The mass vaccination resulted more than 500 cases of Guillain-Barre syndrome, a paralyzing nerve disease, according to the release. Thirty people died as a direct result of the vaccinations.

Fineberg writes about the reasons for the health disasters that arose from the mistakes made at Fort Dix.

“Decision makers failed to take seriously a key question: What additional information could lead to a different course of action? The answer is precisely what should drive a research agenda in real time today.”

If the current H1N1 flu rises to pandemic levels, wrote Fineberg, policy makers will want real-time answers in areas where science can help. Those areas include pandemic risk, vulnerable populations and public understanding.

Time is of the essence when dealing with the spread of an unknown virus, and scientists in the H1N1 flu crisis have acted swiftly, wrote Fineberg.

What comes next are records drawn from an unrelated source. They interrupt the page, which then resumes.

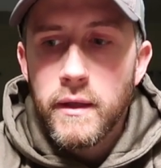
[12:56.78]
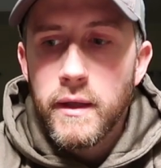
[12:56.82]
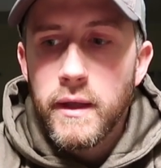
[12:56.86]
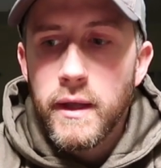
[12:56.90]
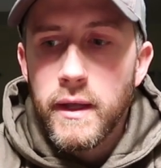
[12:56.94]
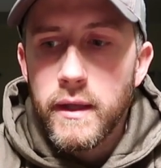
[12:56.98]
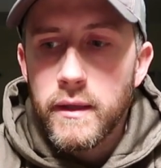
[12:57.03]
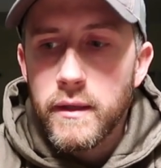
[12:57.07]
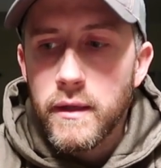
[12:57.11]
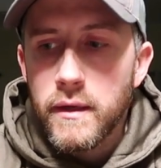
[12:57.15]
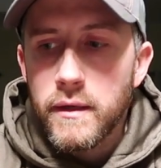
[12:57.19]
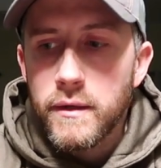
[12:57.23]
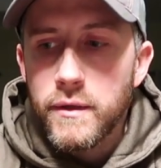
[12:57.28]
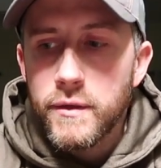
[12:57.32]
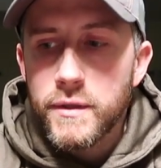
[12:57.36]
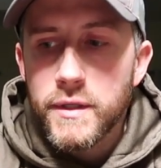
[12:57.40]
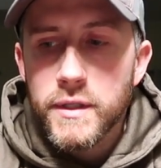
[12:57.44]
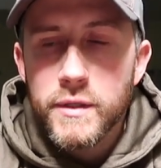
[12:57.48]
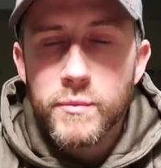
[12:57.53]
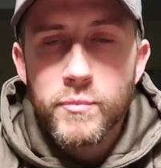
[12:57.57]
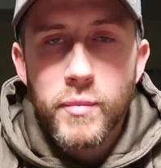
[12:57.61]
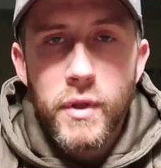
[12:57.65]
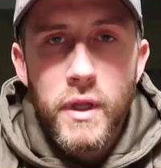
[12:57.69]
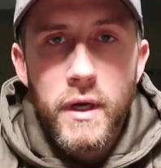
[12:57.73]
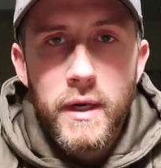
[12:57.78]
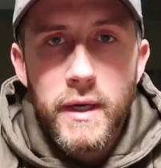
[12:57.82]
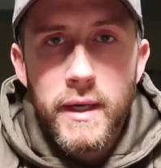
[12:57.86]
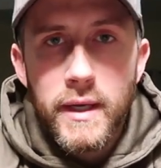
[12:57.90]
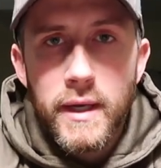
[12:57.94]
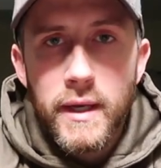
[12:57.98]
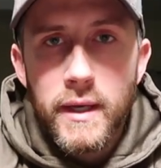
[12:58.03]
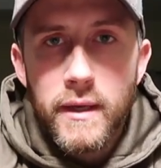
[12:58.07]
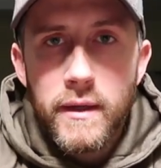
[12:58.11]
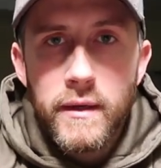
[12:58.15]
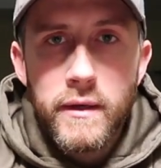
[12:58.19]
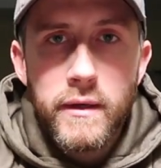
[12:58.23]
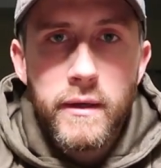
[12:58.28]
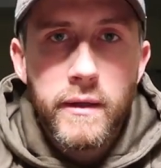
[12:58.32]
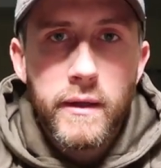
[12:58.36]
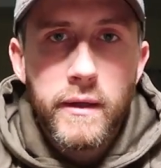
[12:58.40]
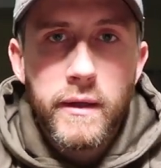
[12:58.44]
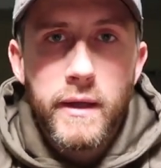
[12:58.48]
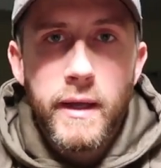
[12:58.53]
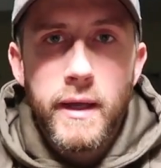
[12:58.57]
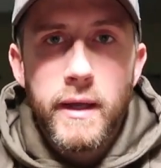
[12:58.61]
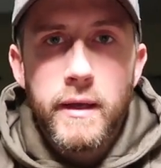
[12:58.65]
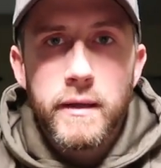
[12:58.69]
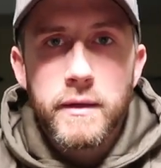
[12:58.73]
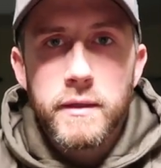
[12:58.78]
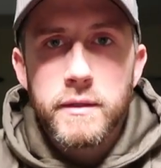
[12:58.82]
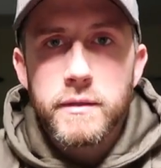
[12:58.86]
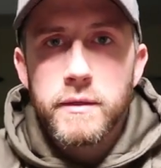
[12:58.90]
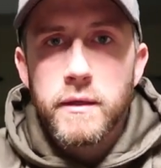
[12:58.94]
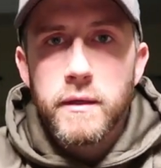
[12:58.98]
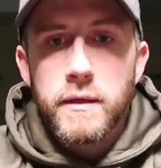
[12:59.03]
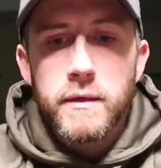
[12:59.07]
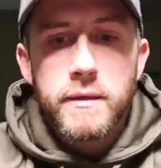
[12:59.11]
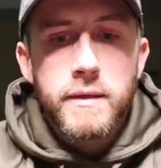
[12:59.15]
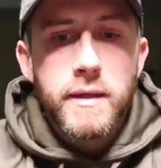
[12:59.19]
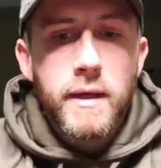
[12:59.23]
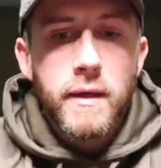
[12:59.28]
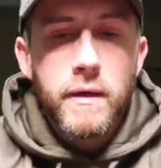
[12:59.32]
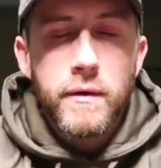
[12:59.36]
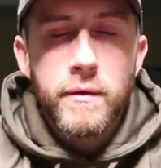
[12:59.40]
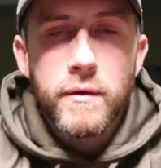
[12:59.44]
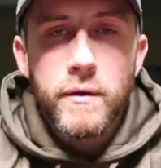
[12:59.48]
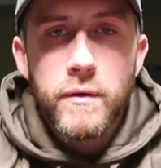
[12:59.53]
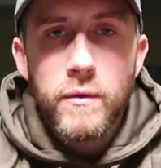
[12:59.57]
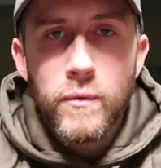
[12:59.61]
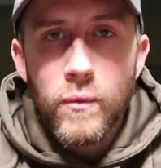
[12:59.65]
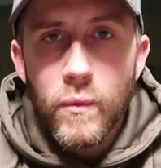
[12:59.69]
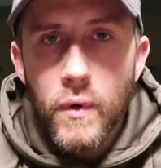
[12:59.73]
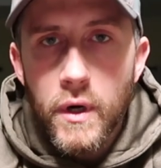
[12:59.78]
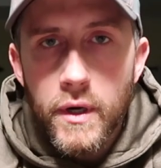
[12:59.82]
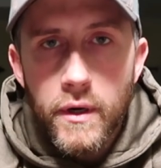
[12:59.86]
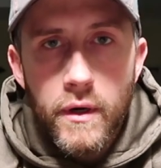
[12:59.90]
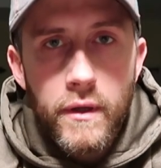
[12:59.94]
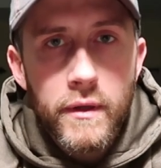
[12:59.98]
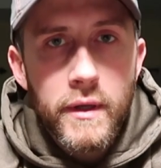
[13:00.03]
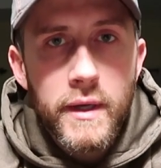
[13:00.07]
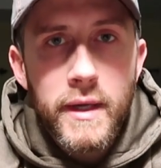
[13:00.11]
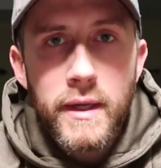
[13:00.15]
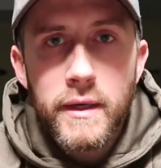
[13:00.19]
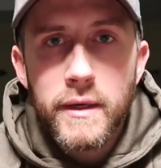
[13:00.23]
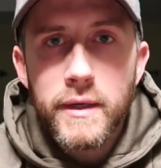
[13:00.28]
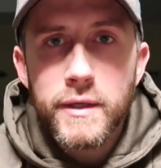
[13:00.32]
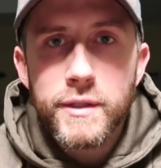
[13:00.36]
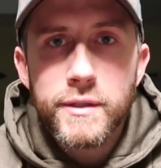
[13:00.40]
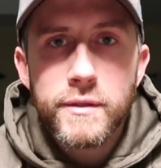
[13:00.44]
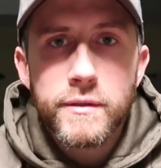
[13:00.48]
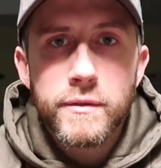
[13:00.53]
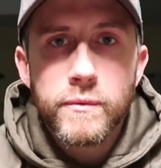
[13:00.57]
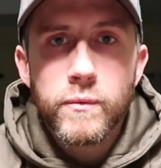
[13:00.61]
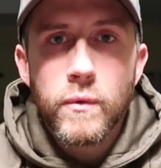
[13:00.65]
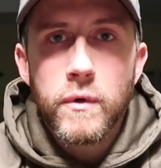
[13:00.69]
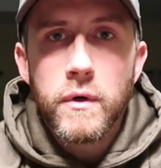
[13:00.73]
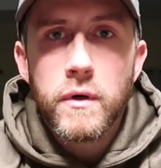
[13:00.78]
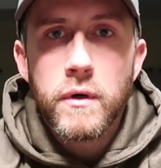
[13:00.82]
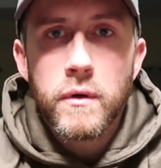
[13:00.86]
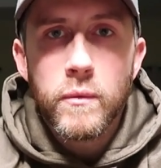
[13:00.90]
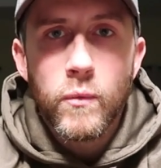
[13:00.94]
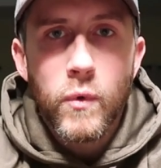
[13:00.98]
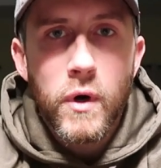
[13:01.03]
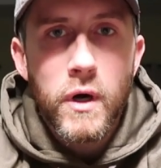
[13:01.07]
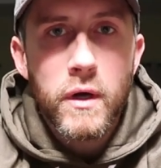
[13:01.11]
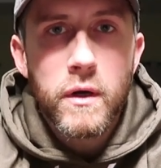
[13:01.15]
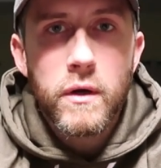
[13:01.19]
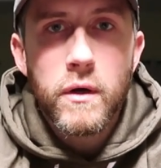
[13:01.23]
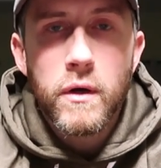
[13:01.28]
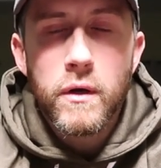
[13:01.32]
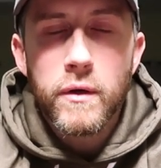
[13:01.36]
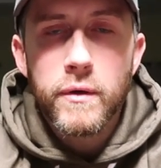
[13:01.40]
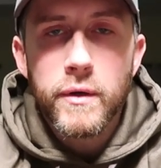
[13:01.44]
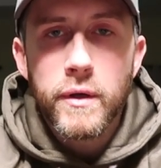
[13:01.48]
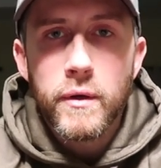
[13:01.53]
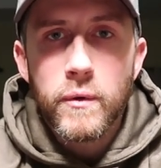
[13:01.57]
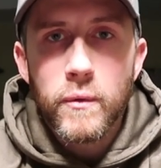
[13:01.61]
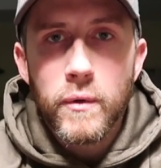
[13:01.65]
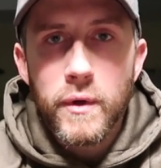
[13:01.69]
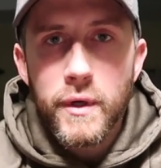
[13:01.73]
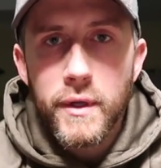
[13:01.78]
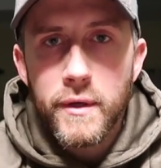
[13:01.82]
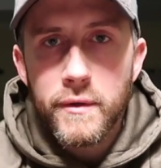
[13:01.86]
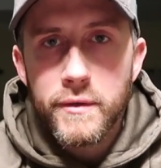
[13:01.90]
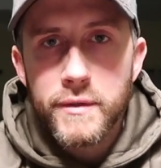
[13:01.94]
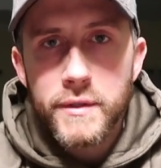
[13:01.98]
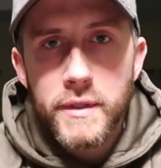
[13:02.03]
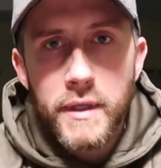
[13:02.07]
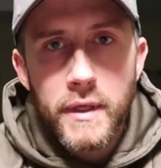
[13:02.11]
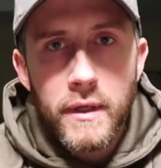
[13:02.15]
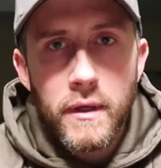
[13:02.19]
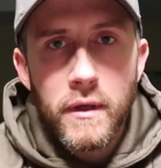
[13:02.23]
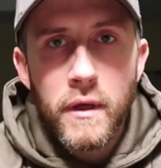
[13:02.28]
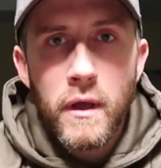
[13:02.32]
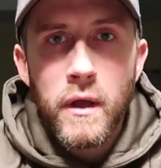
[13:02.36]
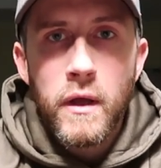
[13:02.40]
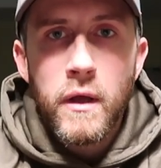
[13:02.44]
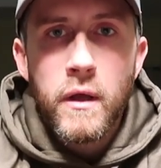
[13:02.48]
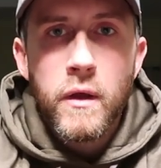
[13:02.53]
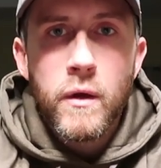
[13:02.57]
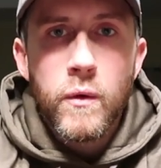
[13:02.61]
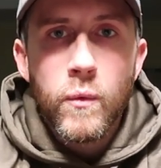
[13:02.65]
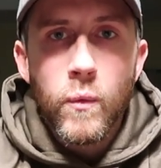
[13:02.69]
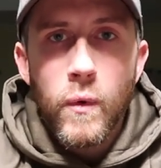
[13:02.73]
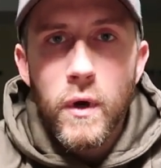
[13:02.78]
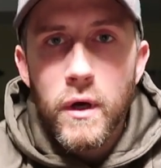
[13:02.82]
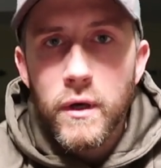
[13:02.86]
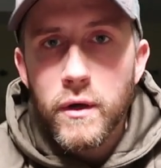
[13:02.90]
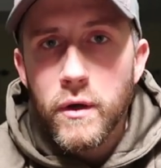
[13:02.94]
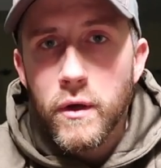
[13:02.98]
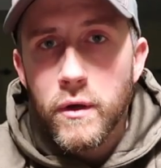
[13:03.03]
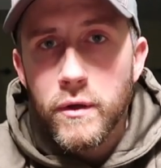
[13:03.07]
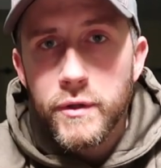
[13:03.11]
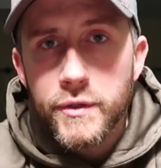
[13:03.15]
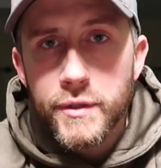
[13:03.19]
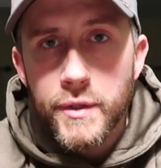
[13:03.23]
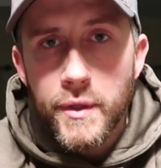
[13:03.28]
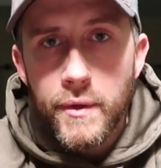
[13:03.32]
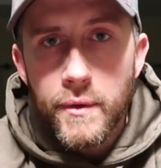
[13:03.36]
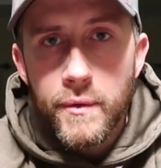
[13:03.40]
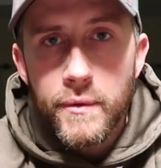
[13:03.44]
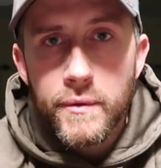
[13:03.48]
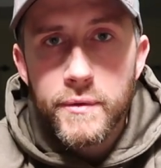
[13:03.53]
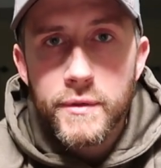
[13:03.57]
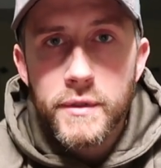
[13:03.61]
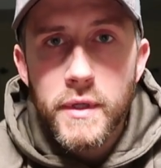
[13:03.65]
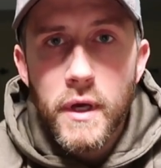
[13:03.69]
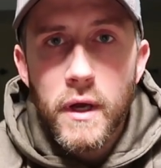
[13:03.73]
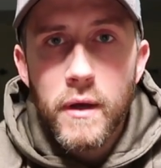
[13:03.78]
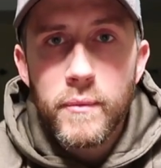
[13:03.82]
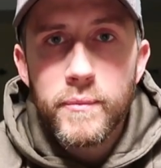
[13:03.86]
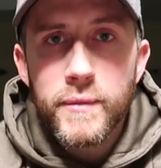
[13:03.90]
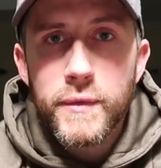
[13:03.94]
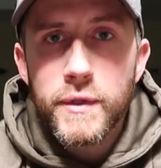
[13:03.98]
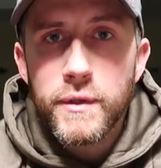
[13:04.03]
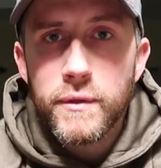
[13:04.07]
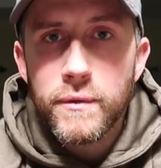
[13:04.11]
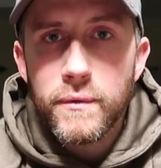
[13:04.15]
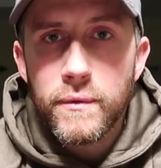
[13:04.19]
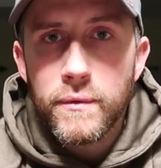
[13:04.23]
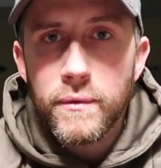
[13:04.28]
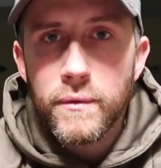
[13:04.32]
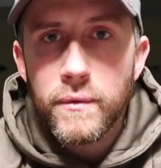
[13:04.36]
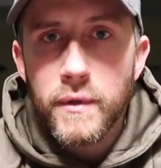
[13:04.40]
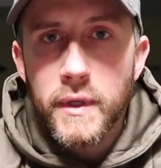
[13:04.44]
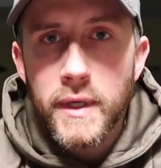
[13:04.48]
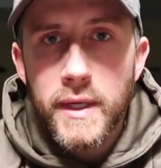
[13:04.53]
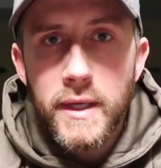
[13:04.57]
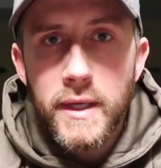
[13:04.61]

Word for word: and then you just plug it in and it's going to tell you what all the conditions were and what call you were using, what calls you used up to the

“In the current H1N1 influenza outbreak, the causative virus and its genetic sequence were identified in a matter of days,” he writes. “Within a couple of weeks, an international consortium of investigators developed preliminary assessments of cases and mortality based on epidemic modeling.”

Because the H1N1 flu virus is capable of mutating or acquiring new genetic material, he says, estimates of its “pandemic potential” will benefit from tracking patterns in the field and viral mutations in the laboratory.

Fineberg also said it is important when dealing with the public to avoid both over-reaction and under-reaction.